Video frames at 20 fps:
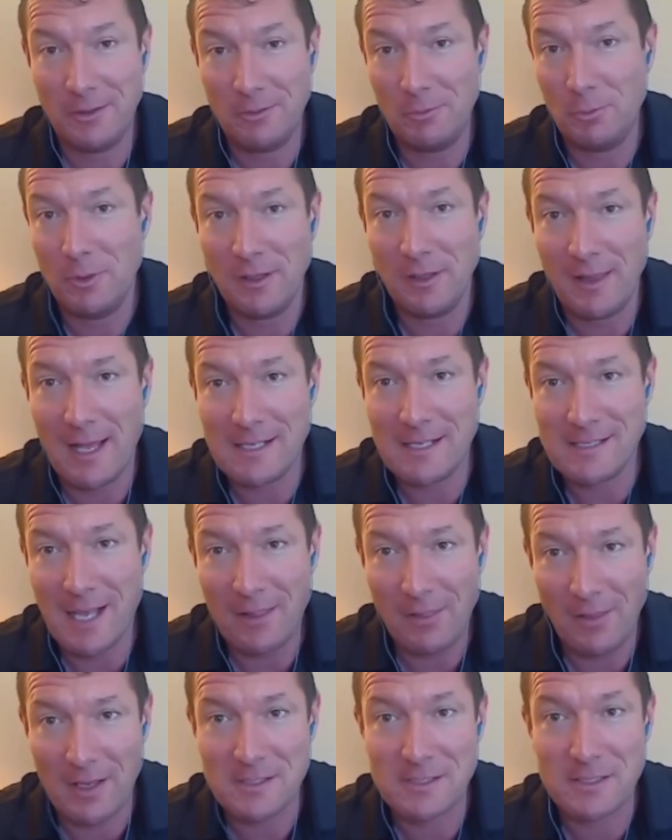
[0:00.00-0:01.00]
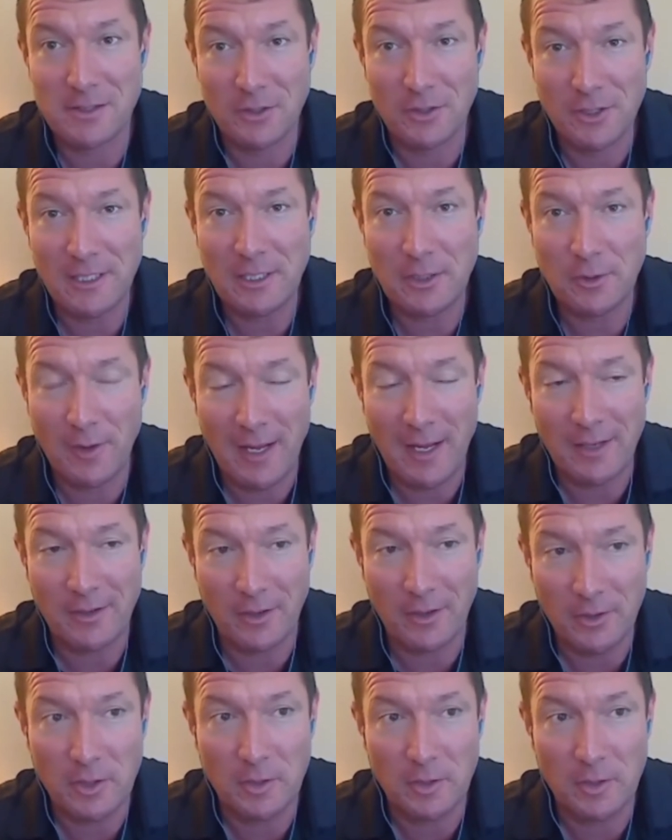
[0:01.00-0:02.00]
you realize I lost 30 grand
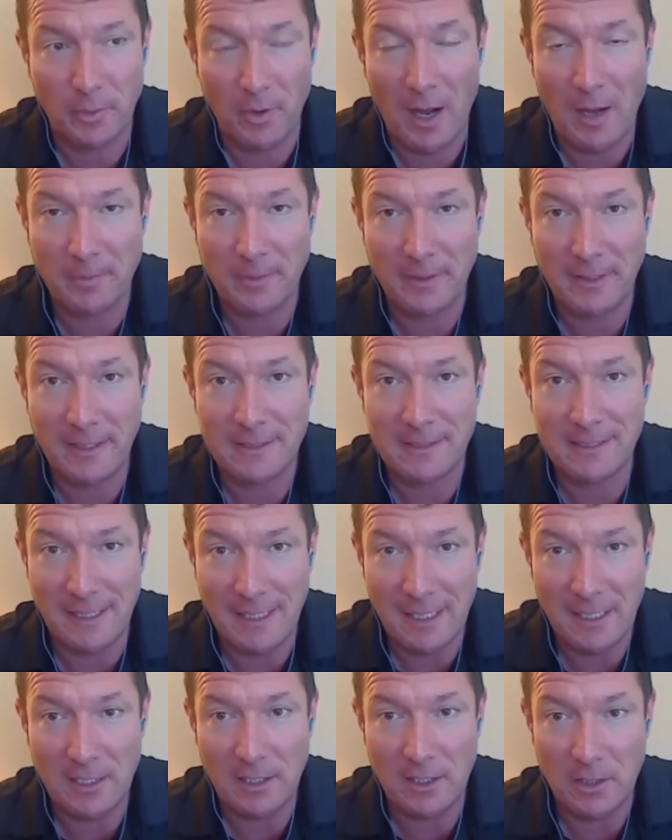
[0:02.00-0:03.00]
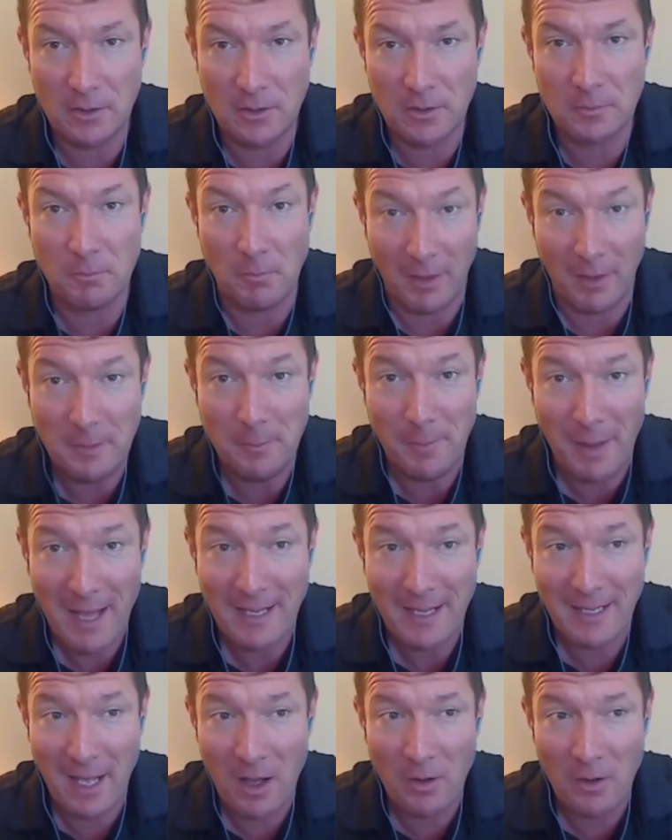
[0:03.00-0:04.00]
on your property to get your money
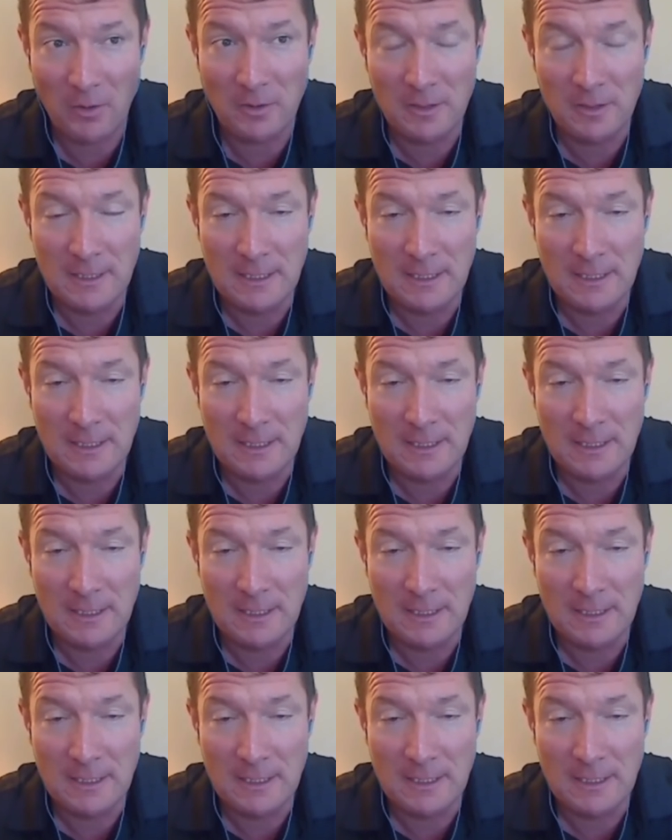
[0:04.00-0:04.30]
back out,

*Exercise directions*. What you return should match the entries word for word, pictures aside.

*Written answer*.
Video frames at 20 fps:
[0:00.00-0:01.00]
[0:01.00-0:02.00]
you realize I lost 30 grand
[0:02.00-0:03.00]
[0:03.00-0:04.00]
on your property to get your money
[0:04.00-0:04.30]
back out,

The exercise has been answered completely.